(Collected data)
↓↓↓

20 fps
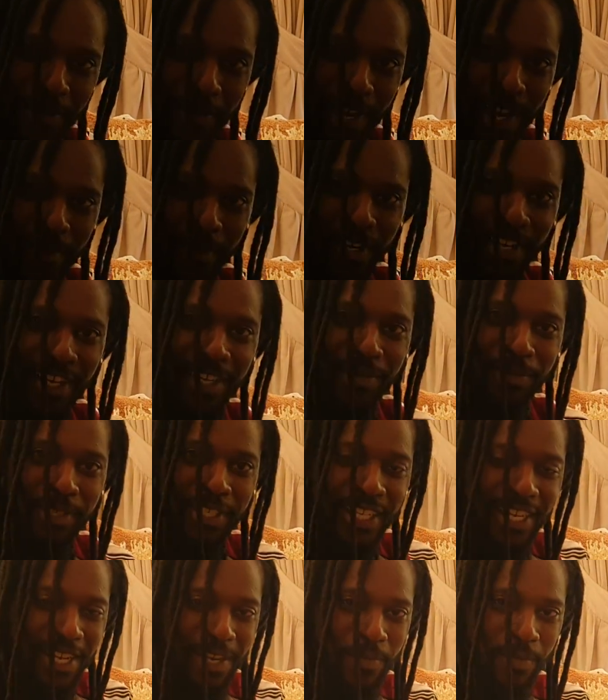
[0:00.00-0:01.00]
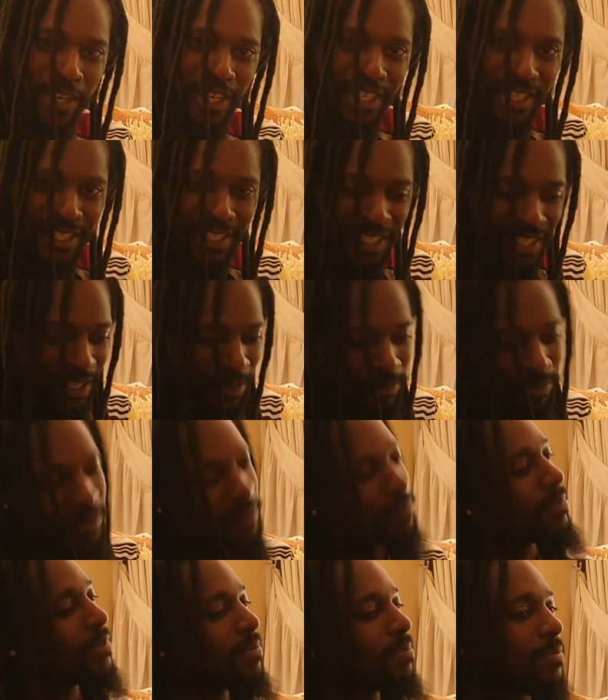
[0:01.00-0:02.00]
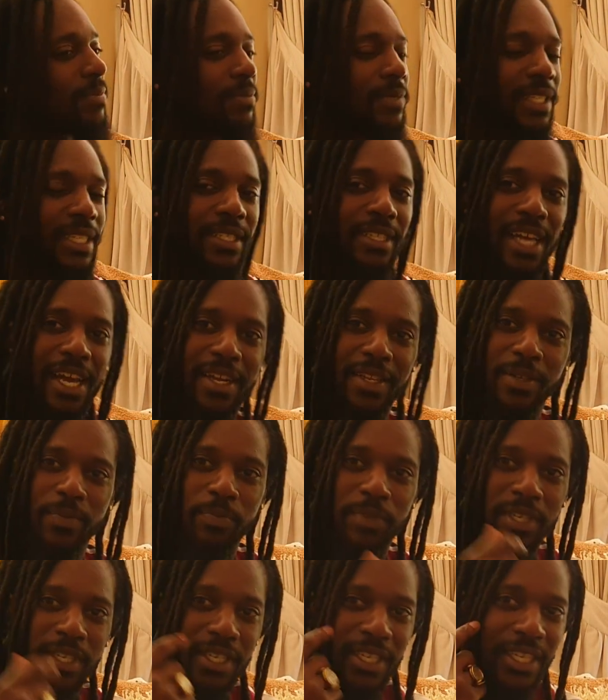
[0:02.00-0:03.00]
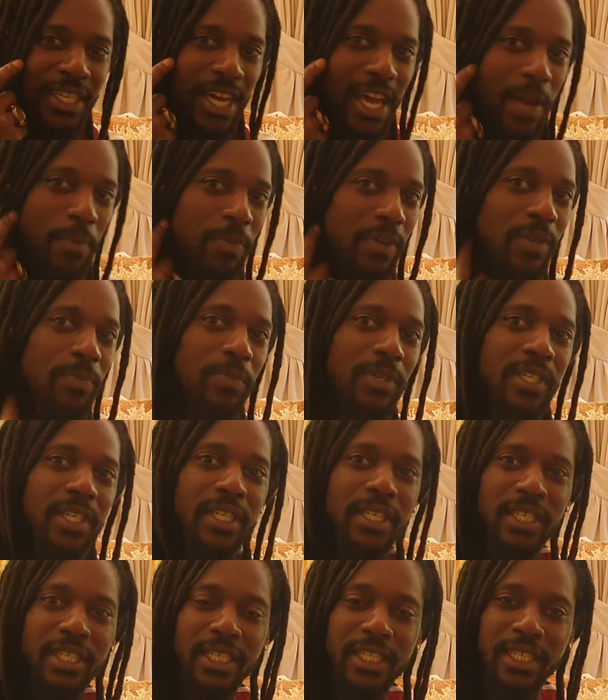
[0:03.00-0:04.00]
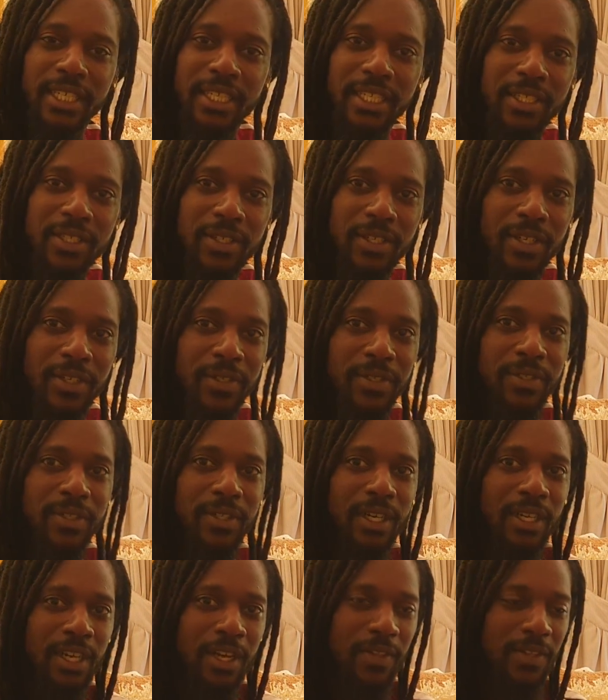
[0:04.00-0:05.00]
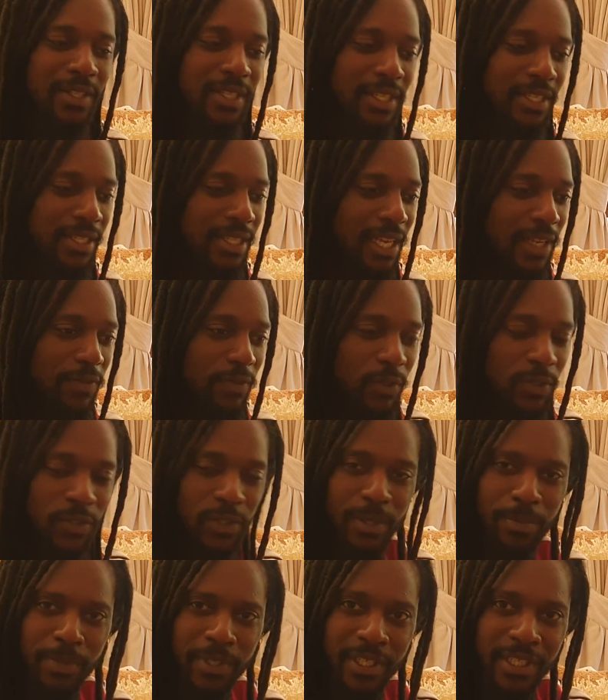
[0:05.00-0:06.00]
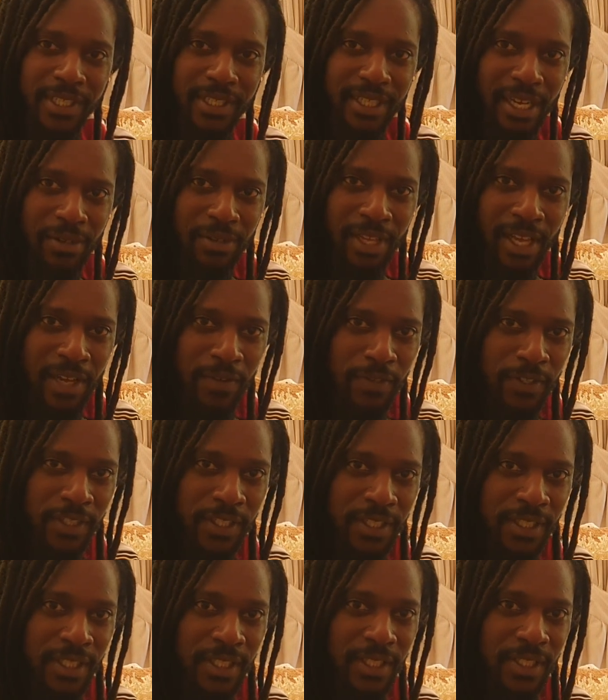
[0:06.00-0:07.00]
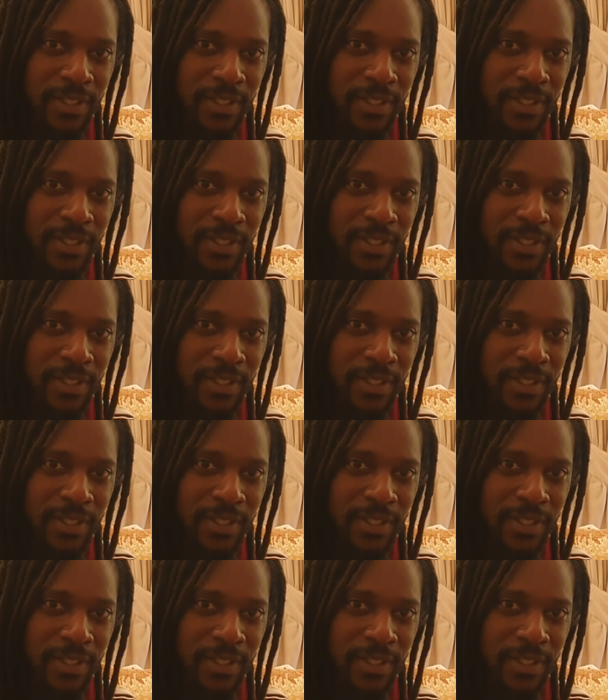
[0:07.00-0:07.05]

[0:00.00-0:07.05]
Babylon. But yeah, man, I'm excited to be here. Happy to be here again. You know, another successful trip here in South Africa.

↑↑↑

Requirement
Omit the pictures and please write out exactly the lines between the one containing "[0:01.00-0:02.00]" and the last line of the entries, both included.

Answer to the problem
[0:01.00-0:02.00]
[0:02.00-0:03.00]
[0:03.00-0:04.00]
[0:04.00-0:05.00]
[0:05.00-0:06.00]
[0:06.00-0:07.00]
[0:07.00-0:07.05]

[0:00.00-0:07.05]
Babylon. But yeah, man, I'm excited to be here. Happy to be here again. You know, another successful trip here in South Africa.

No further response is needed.